Fantastic updates! What kind of "inaccurate metadata" are you looking for? Obviously if it fetches the wrong citation that's something that should be corrected, but what about mistakes? For example, one publication I often get puts "n/a-n/a" in the pages field. Some reports list the wrong publisher or put the place in the wrong field. In other words, do you want field-specific inaccuracies for specific publications, or just those that are completely wrong citations?
I'd say collect a bunch and report them in a new thread (so this one doesn't get overburdened with details.) Not everything is going to be fixable, but e.g. the n/a-n/a probably is something we can look into.
I think @amc is referring to the "Report Inaccurate Metadata" context-menu option, so it generally wouldn't involve posting here. But something like the pages field might be worth starting a new thread about, since that could be a problem with the data from CrossRef rather than a problem with the PDF recognizer specifically.
@s7jackson: The new PDF recognizer is just an updated version of the functionality that's always been in Zotero. If you're referring to automatic retrieval when you add standalone PDFs, you can disable that in the General pane of the Zotero preferences.
It looks like books with a lot of front matter before the text really gets started might be going unrecognized...or maybe it's the several pages of images? This happened when I imported two books from Judith Halberstam...The Queer Art of Failure and Feminine Masculinities, both of which are OCR PDFs.
@panyuz: You can just enter the DOI in Add Item by Identifier and then drag the PDF to the new item, if that's what you mean. But if the PDF has a DOI there's a good chance it will be recognized automatically.
If you're asking whether you can get a PDF from a DOI with Add Item by Identifier, no, not currently, though that should be more possible in the future.
It looks like books with a lot of front matter before the text really gets started might be going unrecognized...or maybe it's the several pages of images?
@calebward: Where the text starts shouldn't matter, but several pages of images certainly might do it.
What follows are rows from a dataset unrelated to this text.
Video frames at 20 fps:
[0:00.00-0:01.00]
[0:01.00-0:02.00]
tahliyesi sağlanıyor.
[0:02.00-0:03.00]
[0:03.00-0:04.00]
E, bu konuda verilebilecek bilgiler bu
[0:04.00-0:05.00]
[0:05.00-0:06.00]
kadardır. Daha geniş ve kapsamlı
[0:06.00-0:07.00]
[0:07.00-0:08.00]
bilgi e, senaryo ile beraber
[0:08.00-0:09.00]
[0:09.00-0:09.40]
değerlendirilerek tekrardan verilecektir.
The beginnings of books are a bit tougher in general, but it's something we're trying to improve.
First, thanks for Zotero. By itself the file rename feature is incredibly useful; competing options don’t even come close.
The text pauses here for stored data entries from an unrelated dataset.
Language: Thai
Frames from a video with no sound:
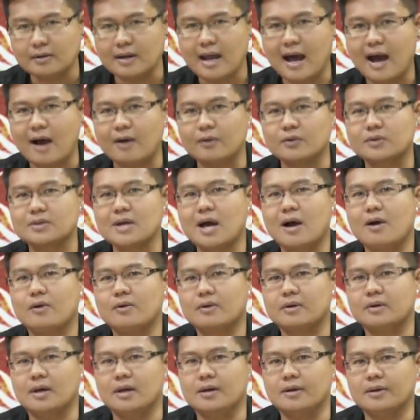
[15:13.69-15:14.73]
ดาวเจ้า
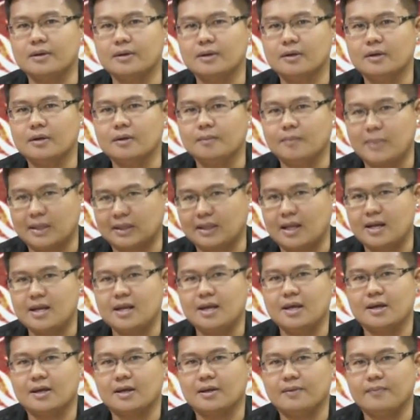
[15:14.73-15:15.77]
เรือนปัตตนิ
If you are considering improvements I have some suggestions, things I’d find quite helpful:
1. A setting for title maximum character count. 2. A string setting for connectors, or at least options (I.e., “ - “, “_”, etc) 3. Options to set an overall format, FIRST_AUTHOR - YEAR - TITLE, etc. 4. Options for authors, first author only, first plus second, etc 5. An option to either truncate final word at max character count, or omit partial final word
Also, some pdfs don’t turn up meta data, usually older ones in my experience. Could you render the first page to an offscreen buffer and use OCR to at least get the author and title? Or pull it out of the pdf if it contains text (as opposed to bitmap).
If the rename mode would also have a selectable mode that allows the user to approve or cancel each proposed rename, that would be totally awesome. You could consider allowing selection between multiple file name possibilities when there isn’t a clear winner, including one where you could make edits to the proposed new name.
It sounds like you may have something like 1 - 5 in the works already.
Are there APIs to work with this PDF recognizer, so that developers could use it in 3rd-party apps? I've looked at Zotero API pages, couldn't find anything related to this functionality. If it's really not available, are you planning to open this functionality via APIs?
https://www.rfc-editor.org/info/rfc4291
Oddly, the recognizer finds the meta data for the previous (1998) version of this spec when given the RFC 4291 (published in 2006).
Thanks for all your work on this!!
If you're asking whether you can get a PDF from a DOI with Add Item by Identifier, no, not currently, though that should be more possible in the future.
If you are considering improvements I have some suggestions, things I’d find quite helpful:
1. A setting for title maximum character count.
2. A string setting for connectors, or at least options (I.e., “ - “, “_”, etc)
3. Options to set an overall format, FIRST_AUTHOR - YEAR - TITLE, etc.
4. Options for authors, first author only, first plus second, etc
5. An option to either truncate final word at max character count, or omit partial final word
Also, some pdfs don’t turn up meta data, usually older ones in my experience. Could you render the first page to an offscreen buffer and use OCR to at least get the author and title? Or pull it out of the pdf if it contains text (as opposed to bitmap).
If the rename mode would also have a selectable mode that allows the user to approve or cancel each proposed rename, that would be totally awesome. You could consider allowing selection between multiple file name possibilities when there isn’t a clear winner, including one where you could make edits to the proposed new name.
It sounds like you may have something like 1 - 5 in the works already.
Thanks again for the useful tool.
http://spate-irrigation.org/wp-content/uploads/2017/06/Technical-Sheet_Geomembrane_bag.pdf
http://www.itnphil.org.ph/docs/How to construct a rainwater harvesting tank.pdf
https://cleancookstoves.org/binary-data/CMP_CATALOG/file/000/000/102-1.pdf
Any advice on how I can retrieve said data?